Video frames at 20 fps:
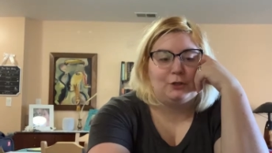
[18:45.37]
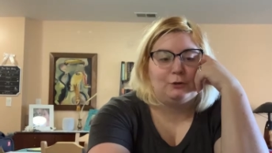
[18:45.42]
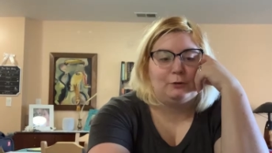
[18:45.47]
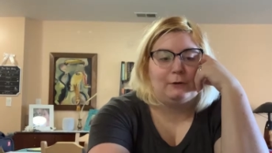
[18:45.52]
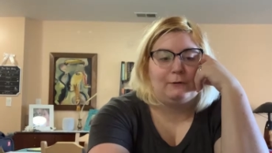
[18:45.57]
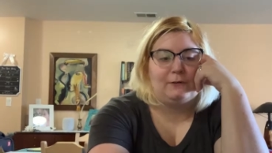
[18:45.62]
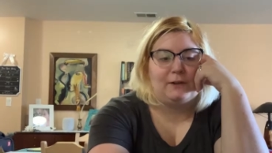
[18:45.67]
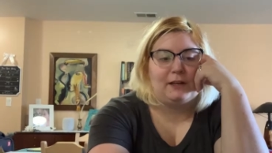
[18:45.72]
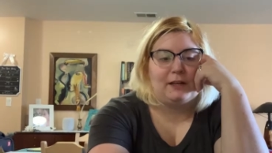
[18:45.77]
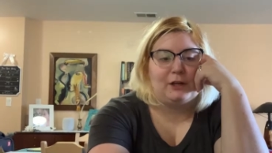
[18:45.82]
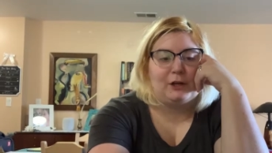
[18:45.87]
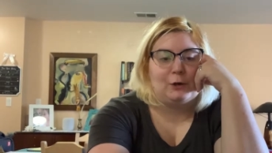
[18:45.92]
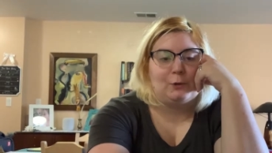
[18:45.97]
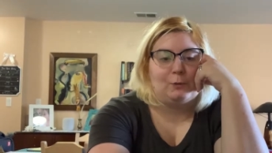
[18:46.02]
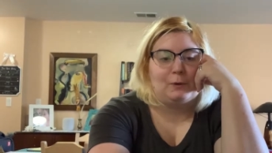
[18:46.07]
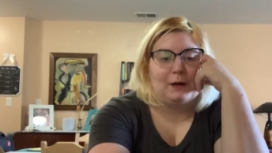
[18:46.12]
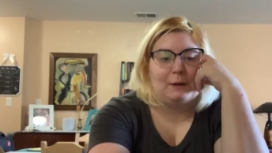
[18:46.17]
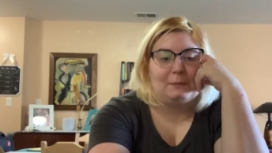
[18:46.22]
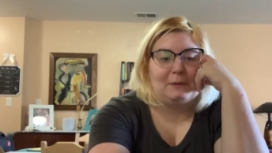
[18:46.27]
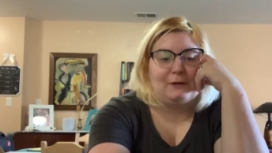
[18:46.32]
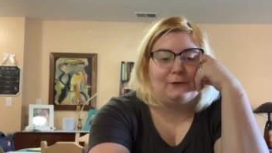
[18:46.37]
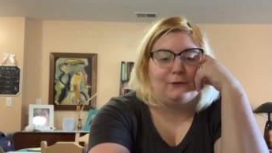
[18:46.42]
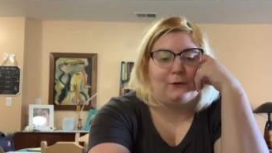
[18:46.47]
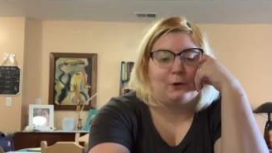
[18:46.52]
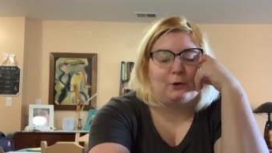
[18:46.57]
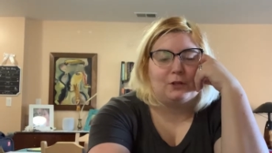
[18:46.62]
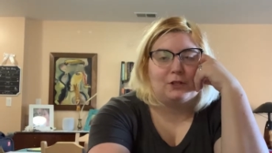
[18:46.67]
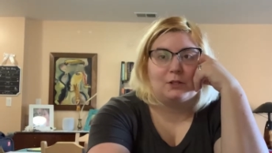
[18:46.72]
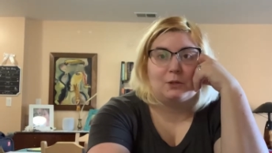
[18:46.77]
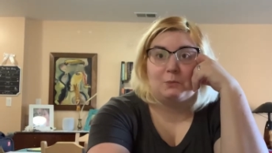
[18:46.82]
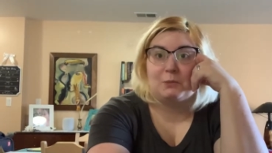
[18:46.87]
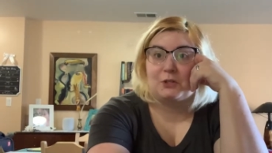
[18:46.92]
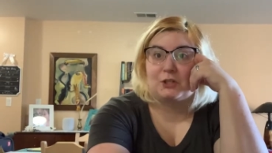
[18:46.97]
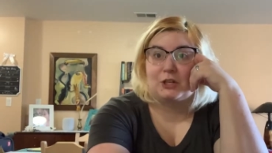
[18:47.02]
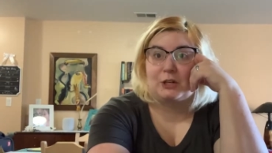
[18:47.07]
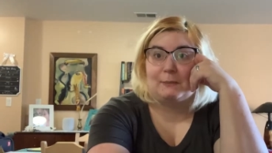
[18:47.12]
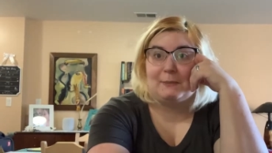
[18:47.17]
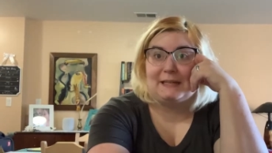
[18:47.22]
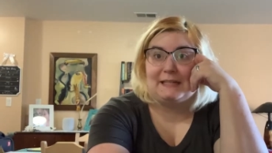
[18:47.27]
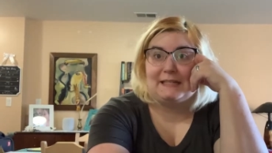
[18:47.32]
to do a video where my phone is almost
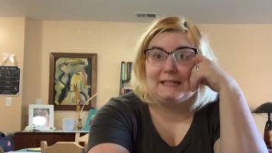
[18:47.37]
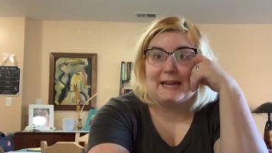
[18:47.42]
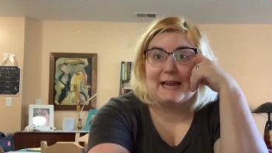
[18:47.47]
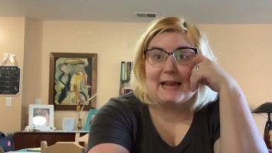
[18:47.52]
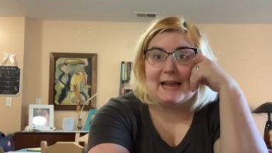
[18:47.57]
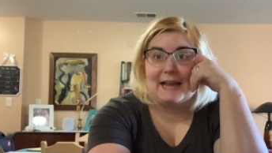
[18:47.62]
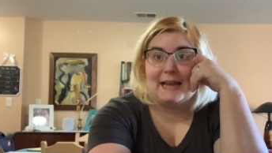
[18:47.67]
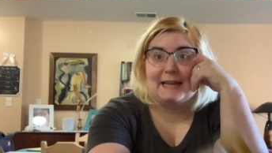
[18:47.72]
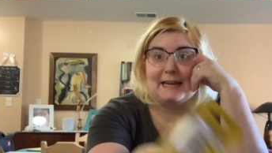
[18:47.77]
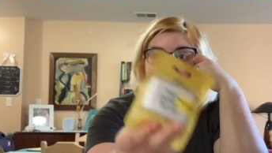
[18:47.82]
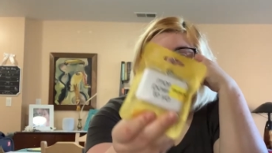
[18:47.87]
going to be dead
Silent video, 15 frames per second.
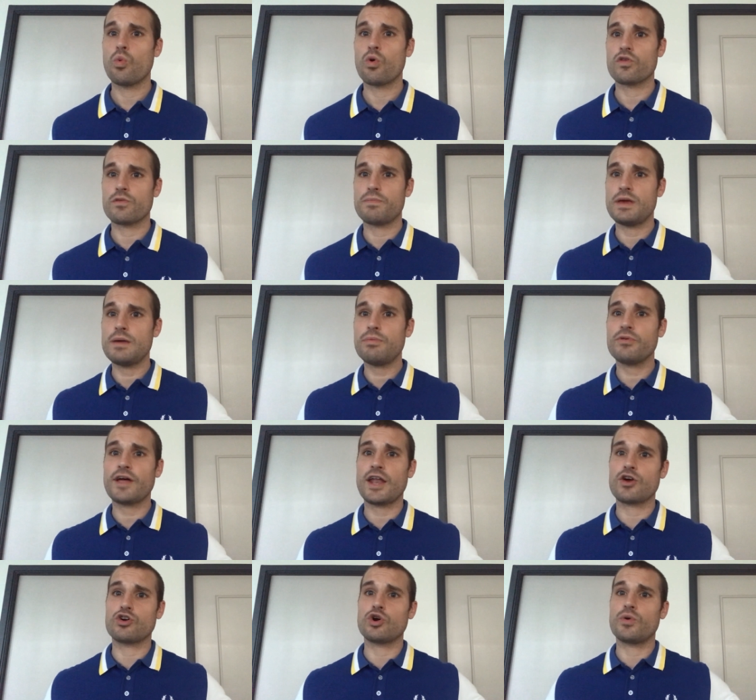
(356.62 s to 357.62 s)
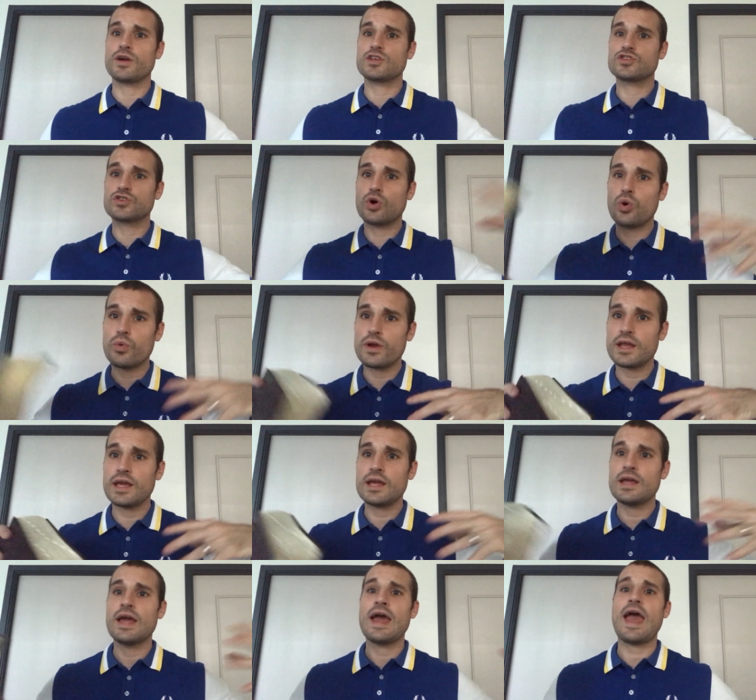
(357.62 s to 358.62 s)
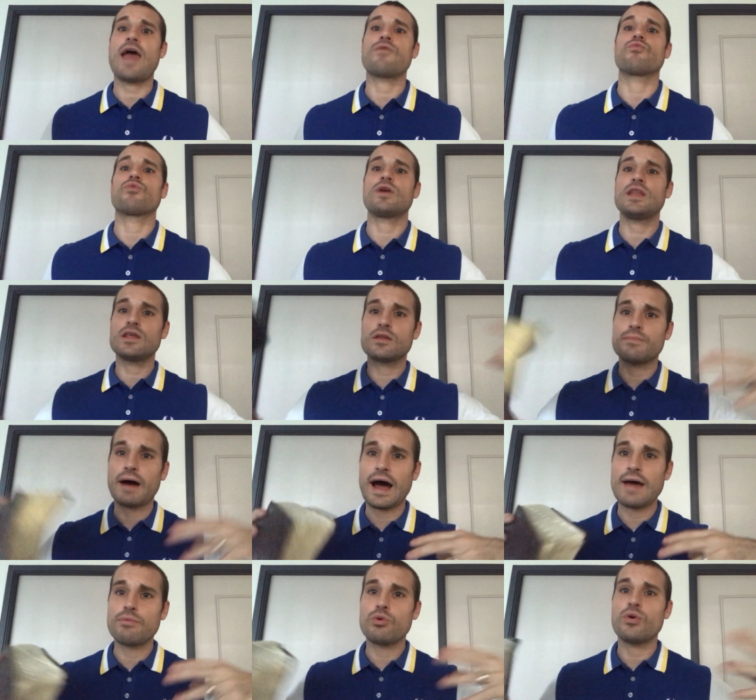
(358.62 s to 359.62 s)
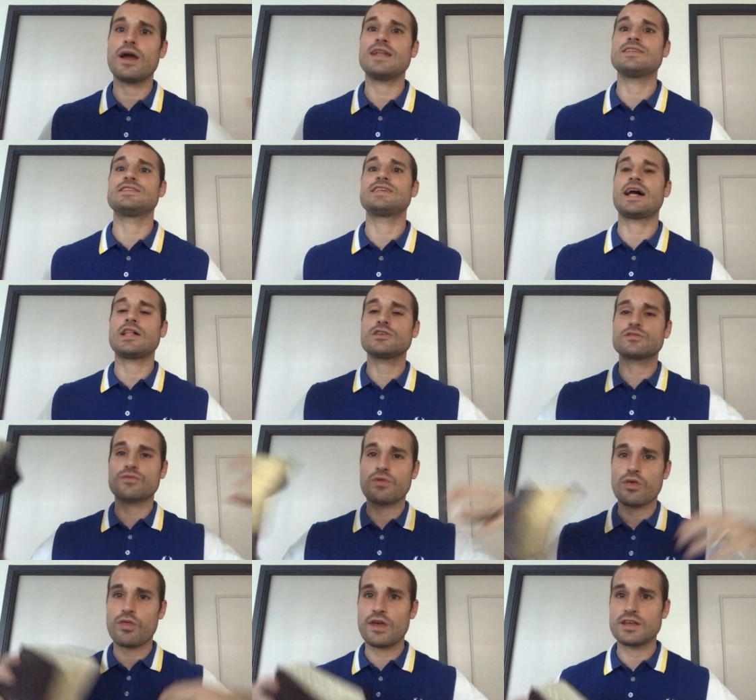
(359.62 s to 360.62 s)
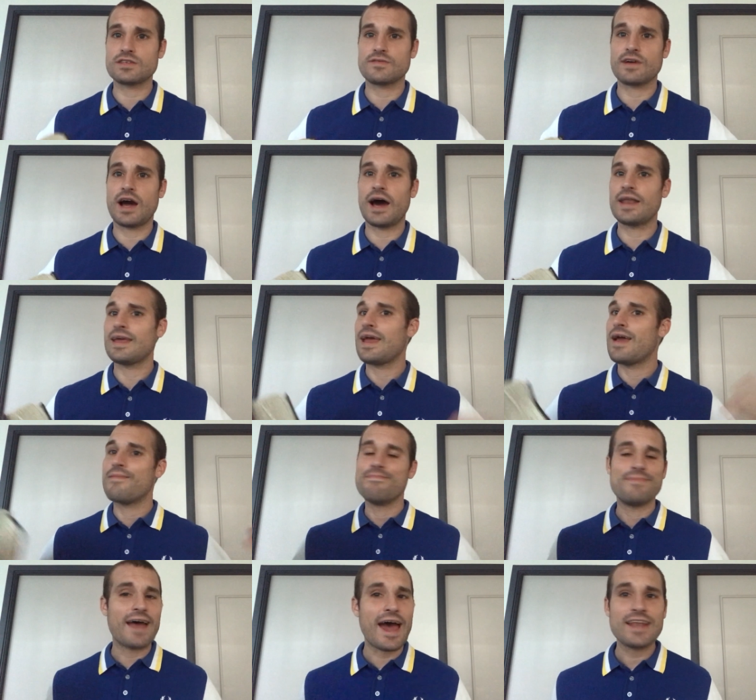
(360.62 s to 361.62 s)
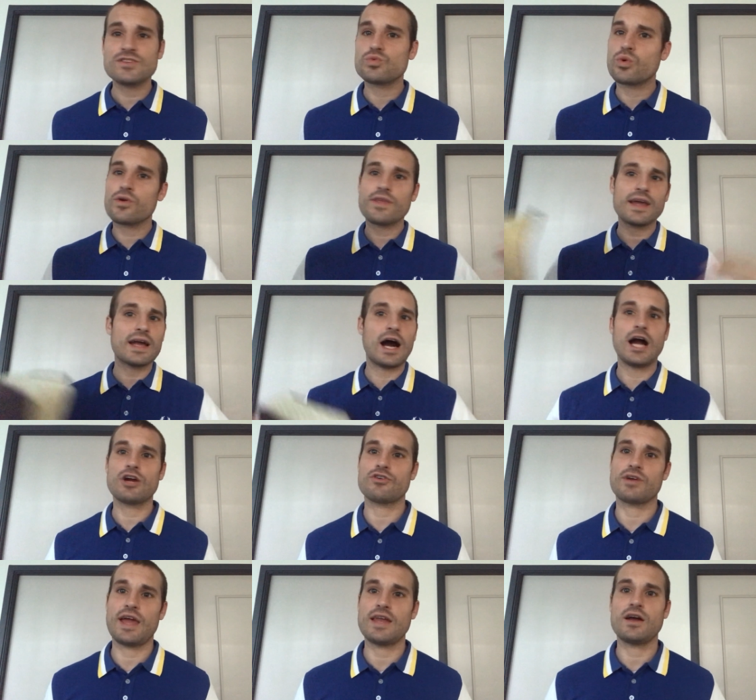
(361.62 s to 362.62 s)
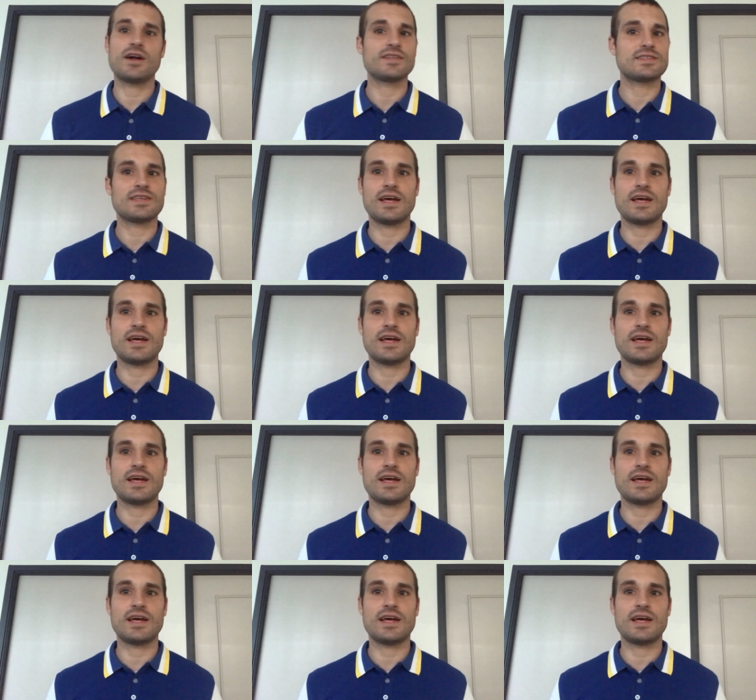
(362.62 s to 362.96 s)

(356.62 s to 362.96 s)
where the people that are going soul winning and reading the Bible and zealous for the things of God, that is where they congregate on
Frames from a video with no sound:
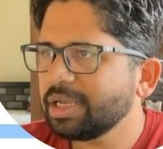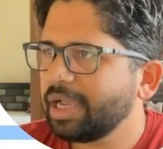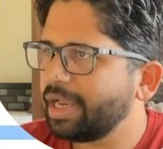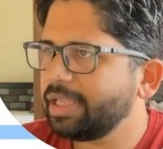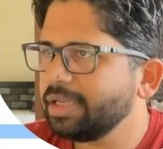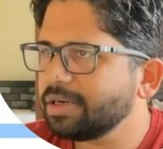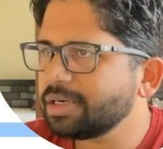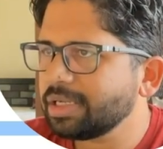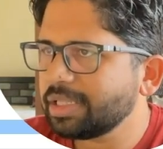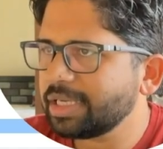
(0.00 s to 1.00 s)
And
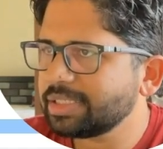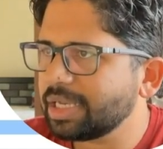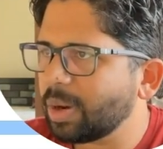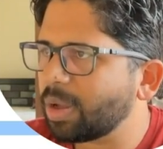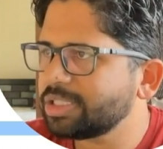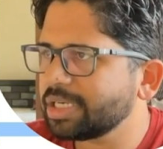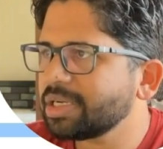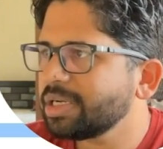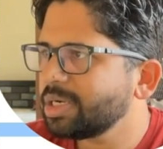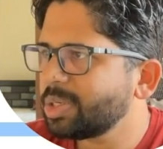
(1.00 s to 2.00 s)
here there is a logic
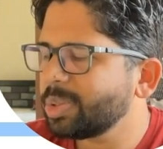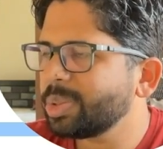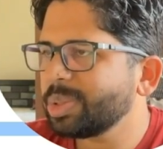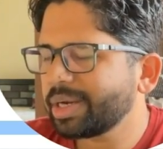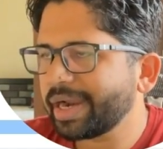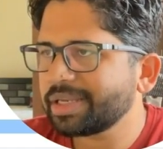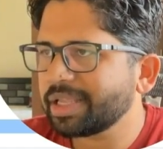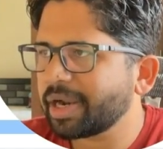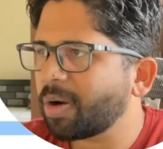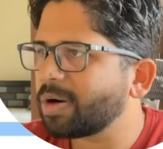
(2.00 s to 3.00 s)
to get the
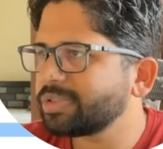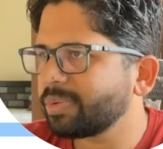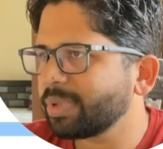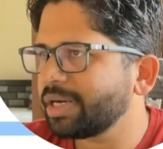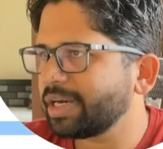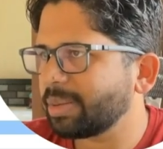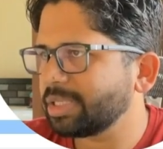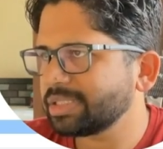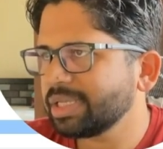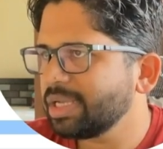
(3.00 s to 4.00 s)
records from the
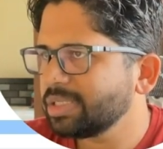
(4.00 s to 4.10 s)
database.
+ + + +
» Activity
Write out every line of the listing exactly as written, and leave the pictures out.

» Answer to the exercise
Video frames at 20 fps:
[18:45.37]
[18:45.42]
[18:45.47]
[18:45.52]
[18:45.57]
[18:45.62]
[18:45.67]
[18:45.72]
[18:45.77]
[18:45.82]
[18:45.87]
[18:45.92]
[18:45.97]
[18:46.02]
[18:46.07]
[18:46.12]
[18:46.17]
[18:46.22]
[18:46.27]
[18:46.32]
[18:46.37]
[18:46.42]
[18:46.47]
[18:46.52]
[18:46.57]
[18:46.62]
[18:46.67]
[18:46.72]
[18:46.77]
[18:46.82]
[18:46.87]
[18:46.92]
[18:46.97]
[18:47.02]
[18:47.07]
[18:47.12]
[18:47.17]
[18:47.22]
[18:47.27]
[18:47.32]
to do a video where my phone is almost
[18:47.37]
[18:47.42]
[18:47.47]
[18:47.52]
[18:47.57]
[18:47.62]
[18:47.67]
[18:47.72]
[18:47.77]
[18:47.82]
[18:47.87]
going to be dead
Silent video, 15 frames per second.
(356.62 s to 357.62 s)
(357.62 s to 358.62 s)
(358.62 s to 359.62 s)
(359.62 s to 360.62 s)
(360.62 s to 361.62 s)
(361.62 s to 362.62 s)
(362.62 s to 362.96 s)

(356.62 s to 362.96 s)
where the people that are going soul winning and reading the Bible and zealous for the things of God, that is where they congregate on
Frames from a video with no sound:
(0.00 s to 1.00 s)
And
(1.00 s to 2.00 s)
here there is a logic
(2.00 s to 3.00 s)
to get the
(3.00 s to 4.00 s)
records from the
(4.00 s to 4.10 s)
database.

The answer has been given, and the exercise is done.